The Supreme Court ruled that it is “unimportant” whether the goal was met or not. “In economic policy, there must be great restraint. The wisdom of the court cannot be used to replace the wisdom of the executive “Justice BR Gavai read out the five-judge Constitution bench’s order.
In a strong dissenting opinion, Justice BV Nagarathna called the Centre’s notes ban “vitiated and unlawful,” and said it could have been implemented through an act of Parliament.
The November 8, 2016, demonetisation notification was “an exercise of power contrary to law,” according to the judge, who noted that the entire process was completed in 24 hours.
“The problems associated with demonetisation make one wonder if the central bank anticipated these,” Justice Nagarathna said.
She claimed that documents and records submitted by the Centre and the RBI, which included phrases like “as desired by the Central Government,” demonstrate “no independent application of mind” by the RBI.
The Centre’s decision to ban 1,000 and 500 currency notes overnight was challenged in 58 petitions.

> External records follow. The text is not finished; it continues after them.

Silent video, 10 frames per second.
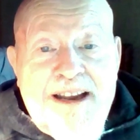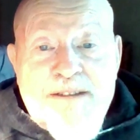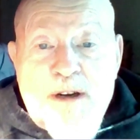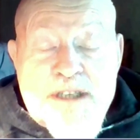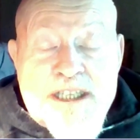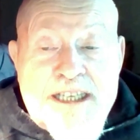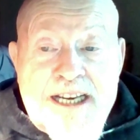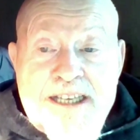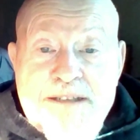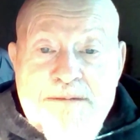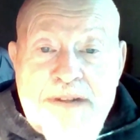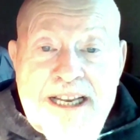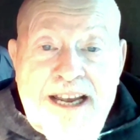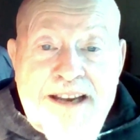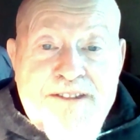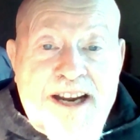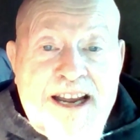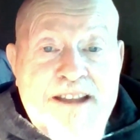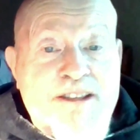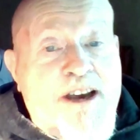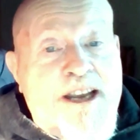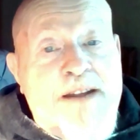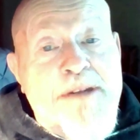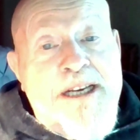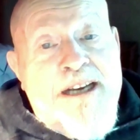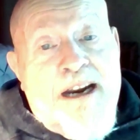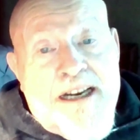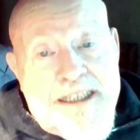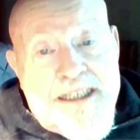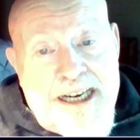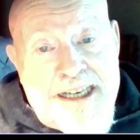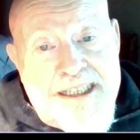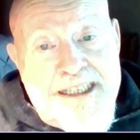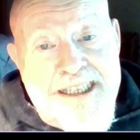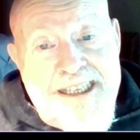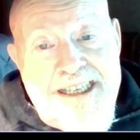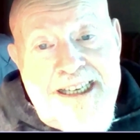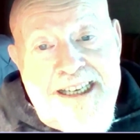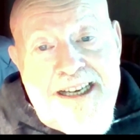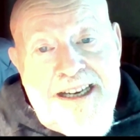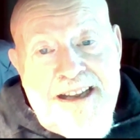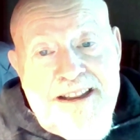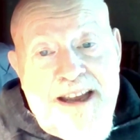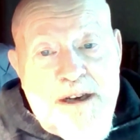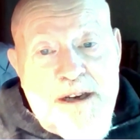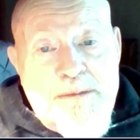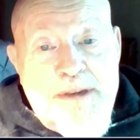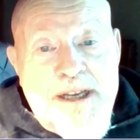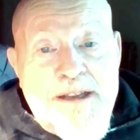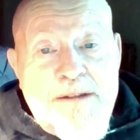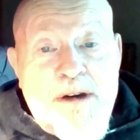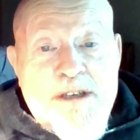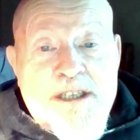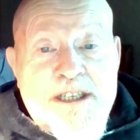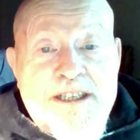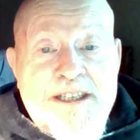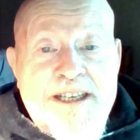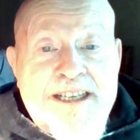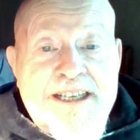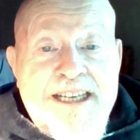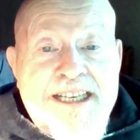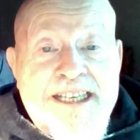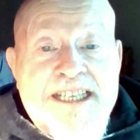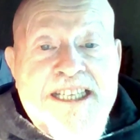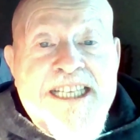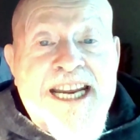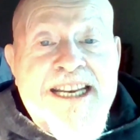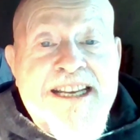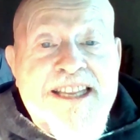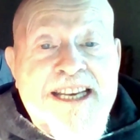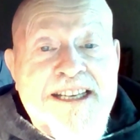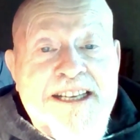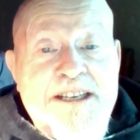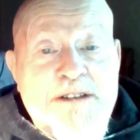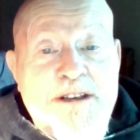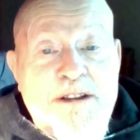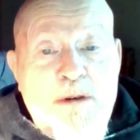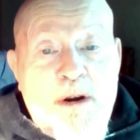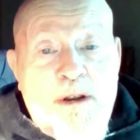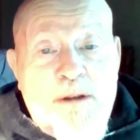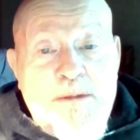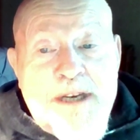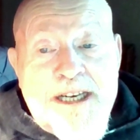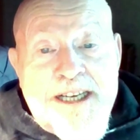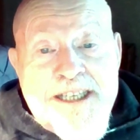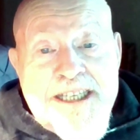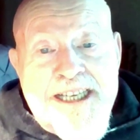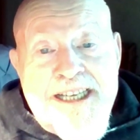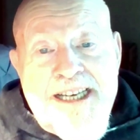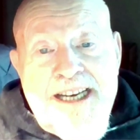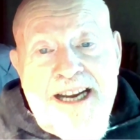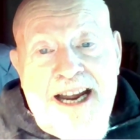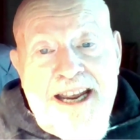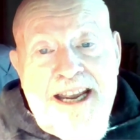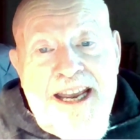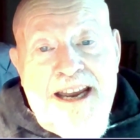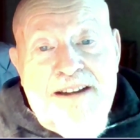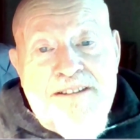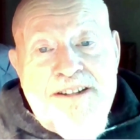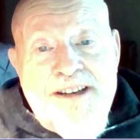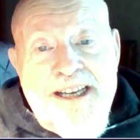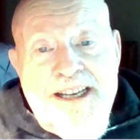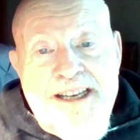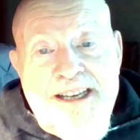At one stage in my life, I thought I'd be an architect. That would have been the most insane thing in the history of the world, because I have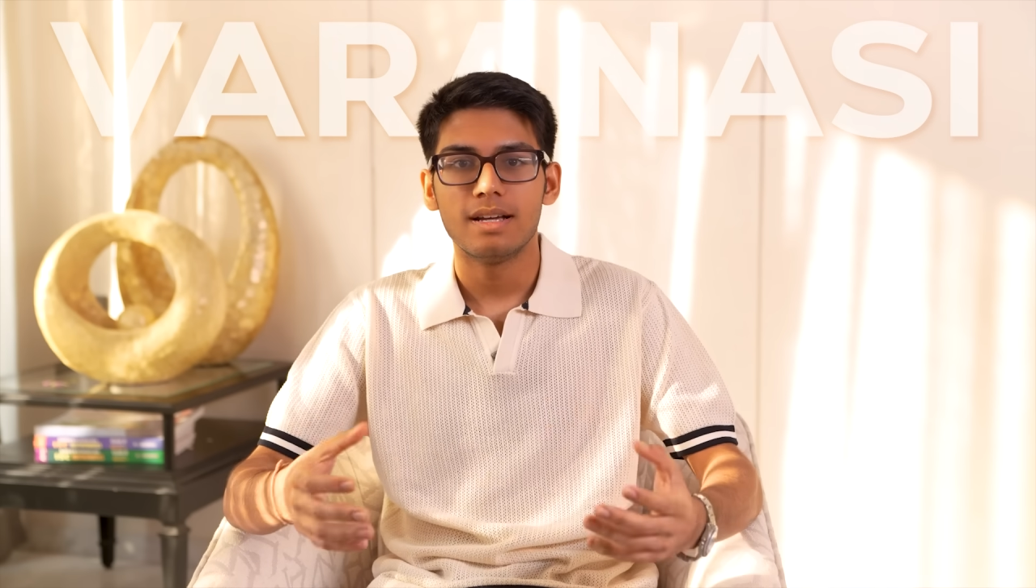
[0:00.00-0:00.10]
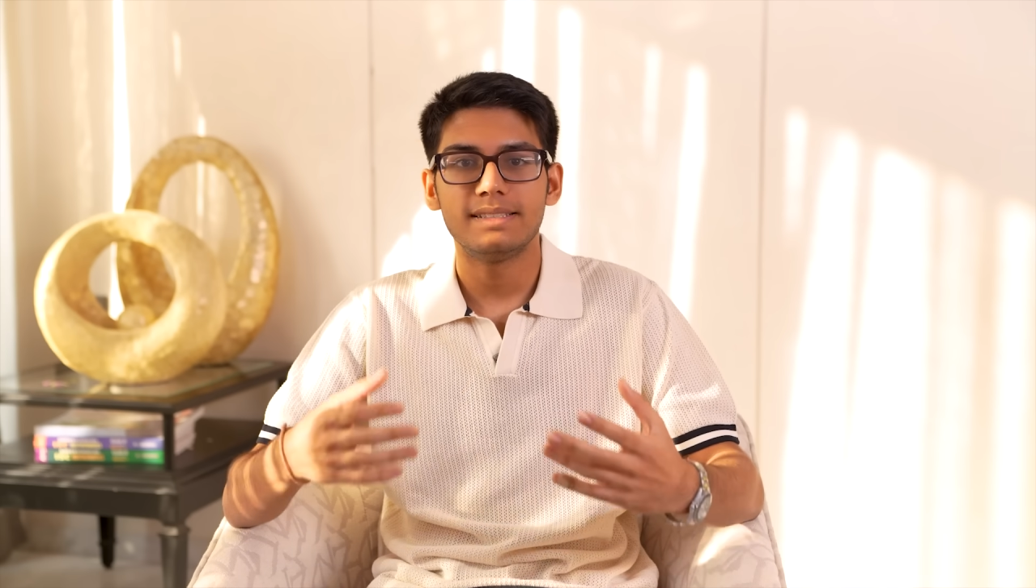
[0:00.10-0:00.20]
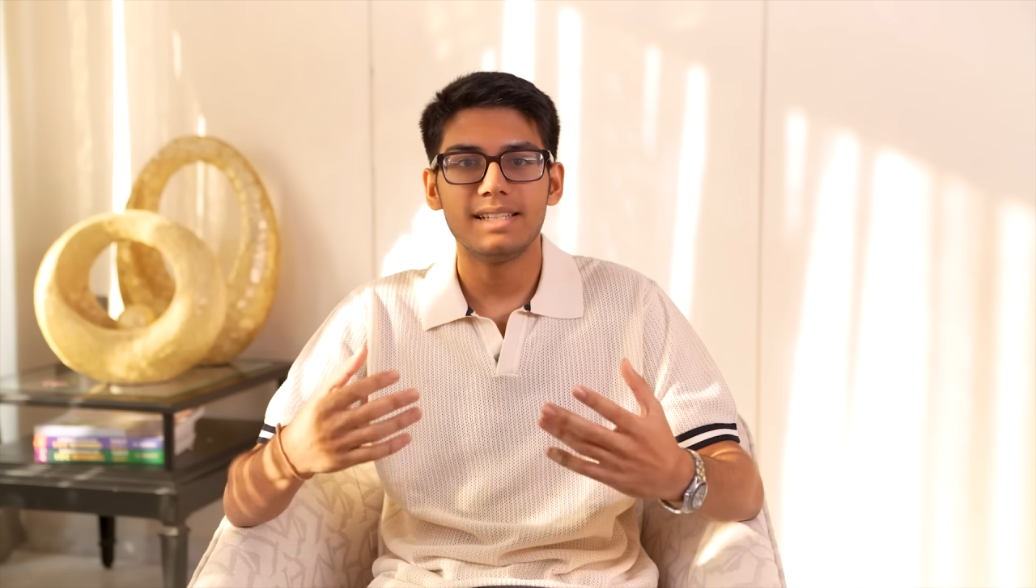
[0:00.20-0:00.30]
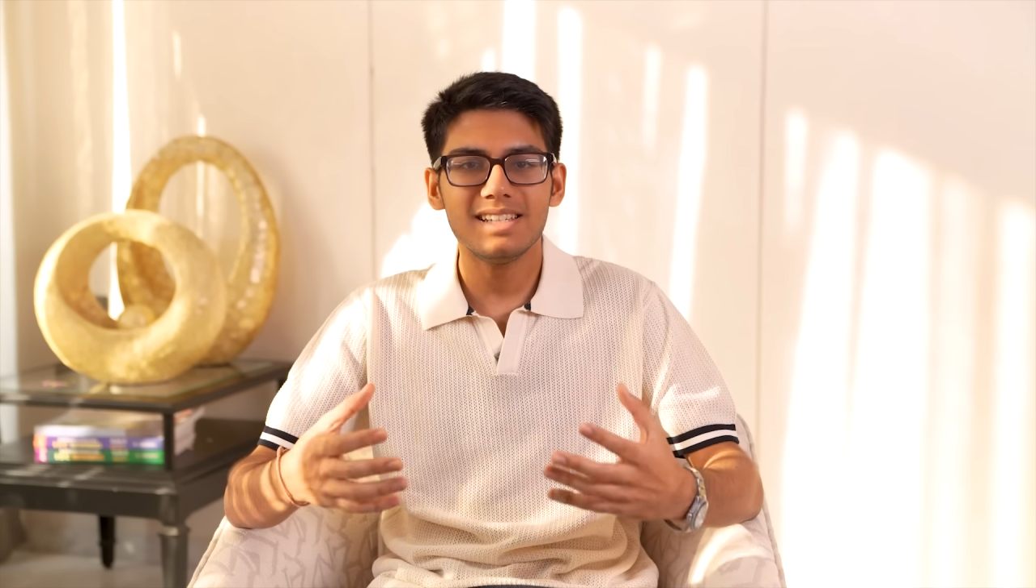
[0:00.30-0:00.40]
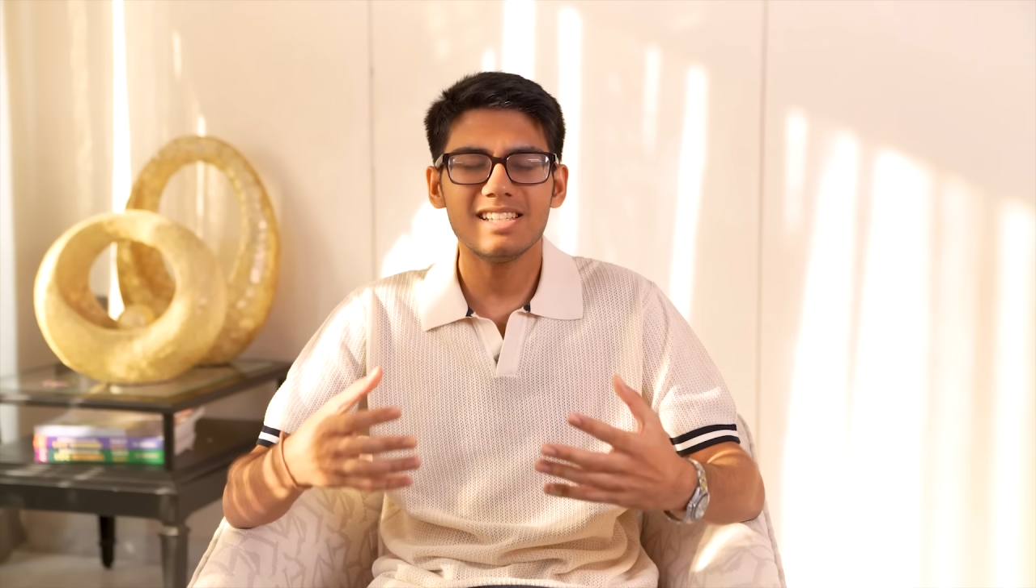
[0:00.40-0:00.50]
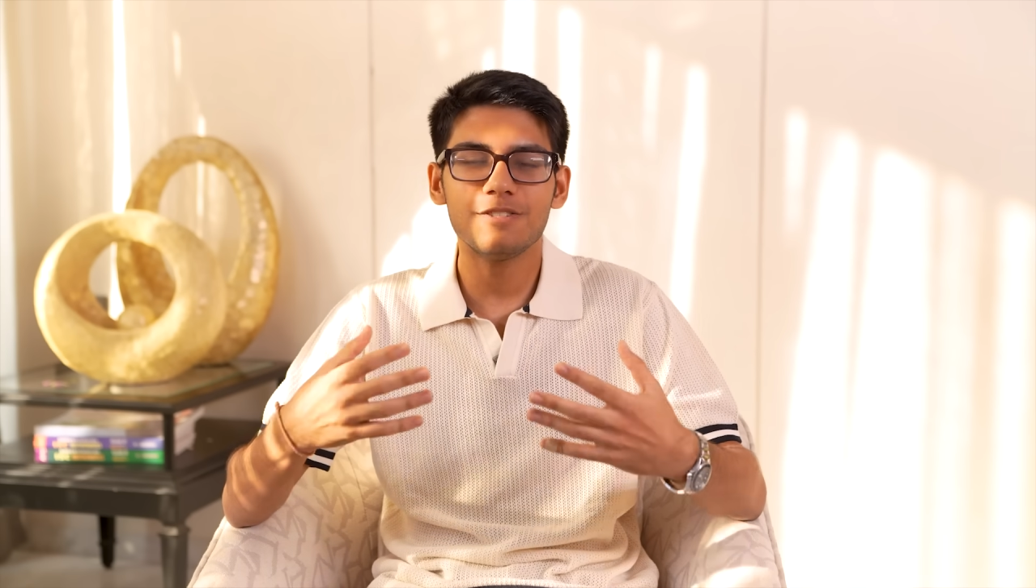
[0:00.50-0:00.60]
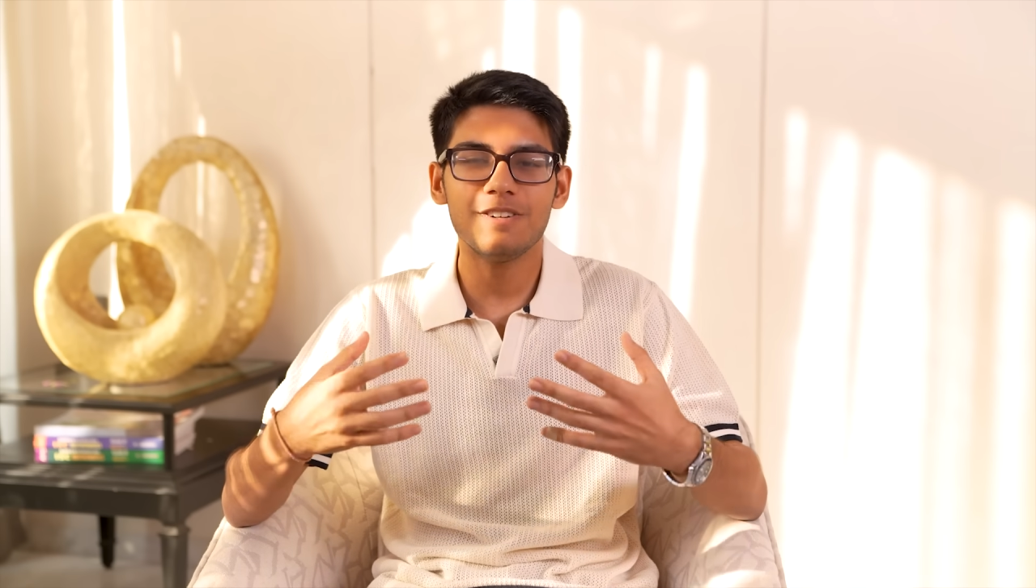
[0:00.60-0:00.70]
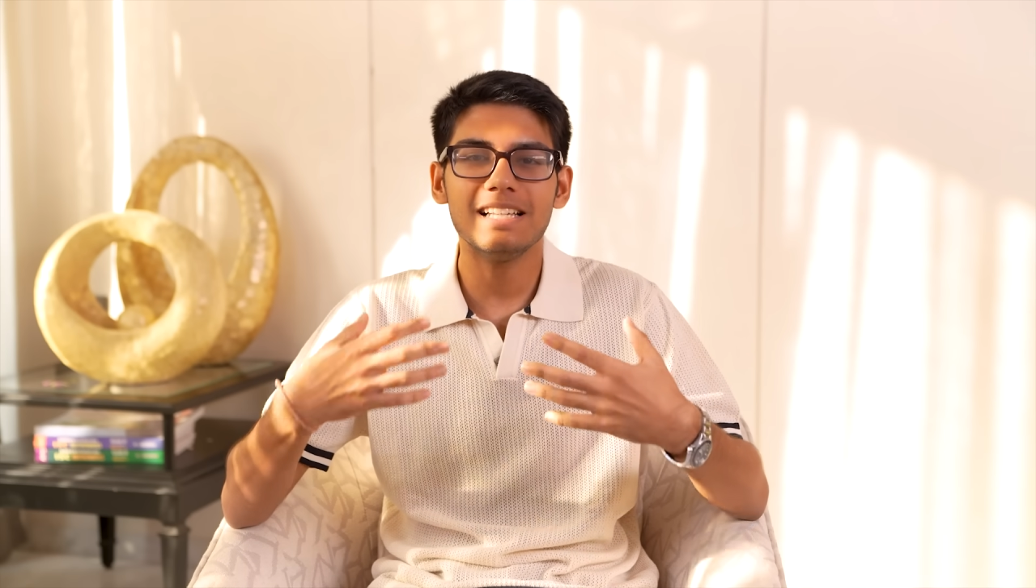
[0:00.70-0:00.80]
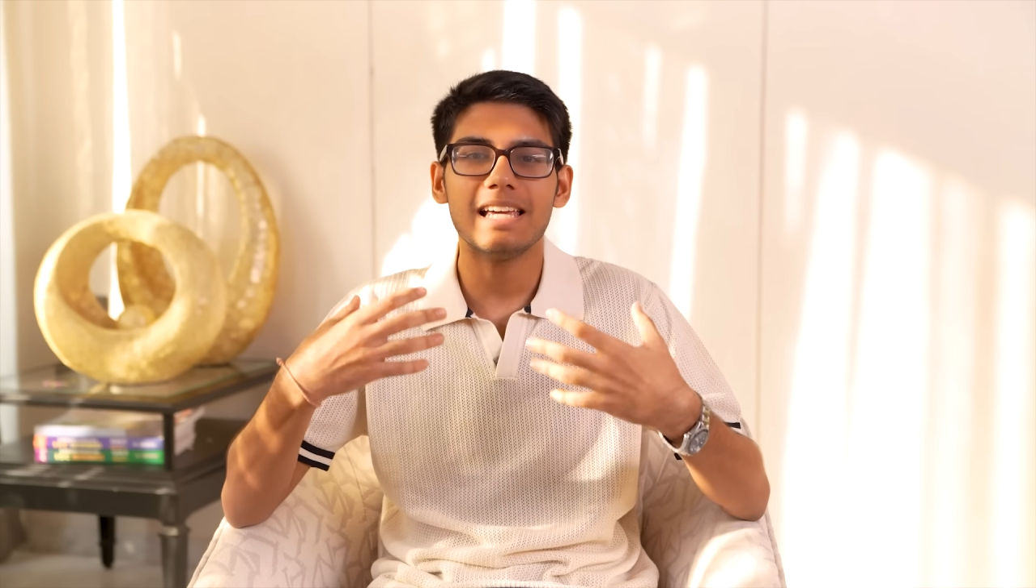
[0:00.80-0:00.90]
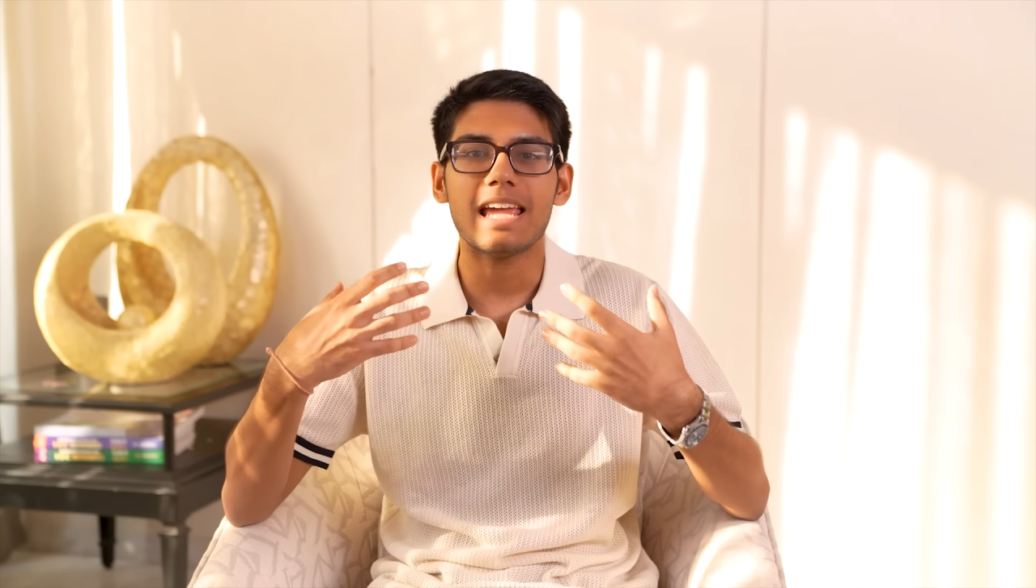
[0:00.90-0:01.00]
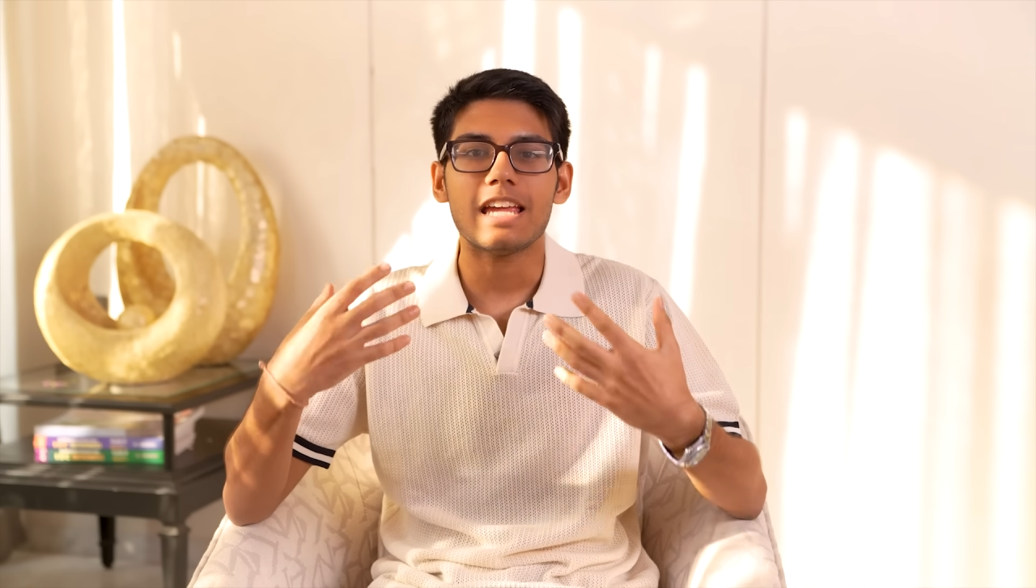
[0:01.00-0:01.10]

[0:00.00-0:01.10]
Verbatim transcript: cities feel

The move removed 10 lakh crore from circulation.
Petitioners claimed that the decision was rash and caused enormous hardship for millions of citizens who were forced to queue for cash.
The Supreme Court ruled that the demonetisation exercise could not be overturned on grounds of proportionality, adding that the 52-day period for exchanging notes was not unreasonable.
The government argued that the court could not rule on a case if no tangible relief could be granted. It would be like “turning back the clock” or “unscrambling a scrambled egg,” according to the centre.
It also stated that demonetisation was a “well-thought-out” decision that was part of a larger strategy to combat the threat of counterfeit money, terror financing, black money, and tax evasion.